Besides being a part of a hilly terrain or a mountainous region, the state also has an “organic integrity” (see, Part 1). Moreover, this integrity is marked by an intimate network of linkages amongst its internal elements — ranges of mountains/hills, valleys, rivers, and lakes. This “organic integrity” is further made salient as the state is broadly marked out from its immediate neighbours (i.e., Nagaland and Mizoram) in terms of the geographical features.

For instance, the directions of the flows of the major river systems in these states are different (see, Part 1). Correspondingly, the ranges of mountains/hills in the west is higher than those in its eastern ranges in Manipur. Unlike this, in Nagaland, the ranges are higher on their (south) eastern side than those in the western and northwestern sides of the state. Similarly, in Mizoram, the hills are higher on its eastern side.

Incidentally, it is these geographical features which have shaped the critical aspects of the political histories of these states. For instance, the erstwhile Naga Hills (District), which constitute more than half of the total area of the present day state of Nagaland and home of the major tribes in the state, got entangled with the developments in Assam than those of Manipur. This has something to the geographical feature of the erstwhile Naga Hills (District). With its hills lower on its western and northwestern sides — in some areas, the hills abruptly rise from the plains of upper Assam by about 600 m, and then the elevation gradually increases towards the southeastern direction — and most of its major rivers flowing into the Brahmaputra, these geographical features in a way set up the direction of the socioeconomic and political transaction with the plains of upper Assam. Similarly, the erstwhile Lushai Hills (present day state of Mizoram) also got primarily embroiled with the developments in Assam’s Barak region than those in the state of Manipur.

As for Manipur, its involvement with the outside world began, in its known historical periods, majorly with its Southeastern neighbours. Its involvements with the British on the western side, which have shaped its destiny to date, was occasioned by its historical conflicts with the Burmese (on its east and southeastern side). Even the first known “Hindu” idol in the state was believed to be a presentation from its eastern neighbour. These developments are not surprising given that the hill ranges in the east are lower than those on the western side, and the slope the oval-shaped valley is from the north to the south-southeast.

The case of the political history being shaped by geographical features are not unique to Manipur, Nagaland and Mizoram. Expressions like “geo-political” and “geo-strategic” point to the role of geographical consideration in diplomacy and political manoeuvre of the states. A classic example of how politics and political development implicate geographical element is the emergence of Bangladesh —physical separation between the erstwhile “East Pakistan” and the “West Pakistan” being a crucial factor.

Topographical aspects also mediate economic forms of life and economy of the states. The role of having access to the sea in the development of economy of a place and the different kinds of agricultural practices being determined by the topographical features are well known. Similarly, social and cultural geographers remind us that topography has a role in shaping the social life and cultural practices of people in a given geographical space.
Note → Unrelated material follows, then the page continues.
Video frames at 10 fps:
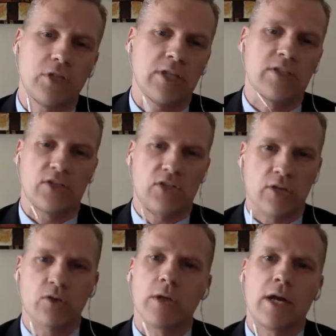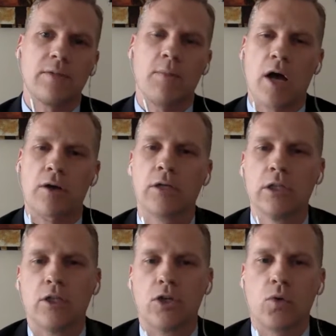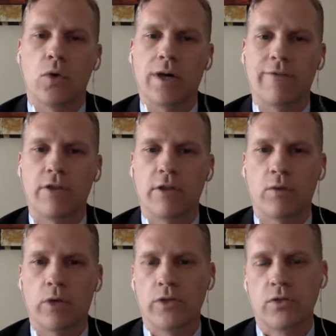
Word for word: It's a centralized model where everything runs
It is these aspects of geographical mediations that set up the condition for the emergence of “state” in this part of the world. In short, the topography which characterizes the “organic integrity” of the present day state of Manipur shapes its territoriality.
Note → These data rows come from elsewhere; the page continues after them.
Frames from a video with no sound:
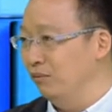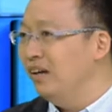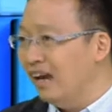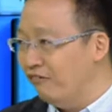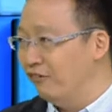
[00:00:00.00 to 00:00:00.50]

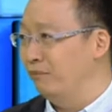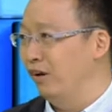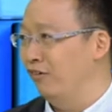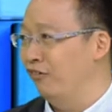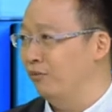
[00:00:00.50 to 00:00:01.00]
we have
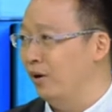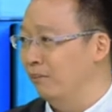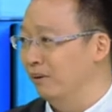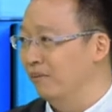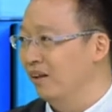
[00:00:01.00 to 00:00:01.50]
a lot of
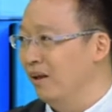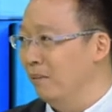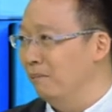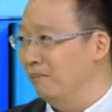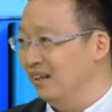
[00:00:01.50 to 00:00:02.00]
problem,
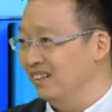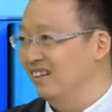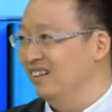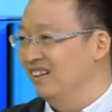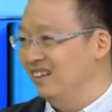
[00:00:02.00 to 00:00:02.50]

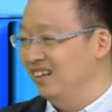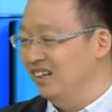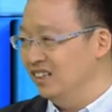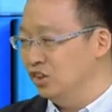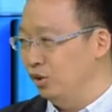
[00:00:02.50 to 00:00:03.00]
but
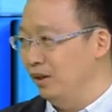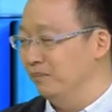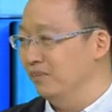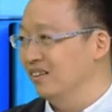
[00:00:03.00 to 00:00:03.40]
in his trip,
However, this does not mean that the trajectory of this territoriality is unidimensional or fixed across historical periods. That the state is plagued by divisive tendencies today itself is a reminder of that truth. Other elements and forces (e.g., colonial encounter) do impinge on it to give its form, substance and direction. Nonetheless, there is an intelligible topographical condition, and forms of life shaped by the same, that holds and drives the evolution of Manipur as a “state”.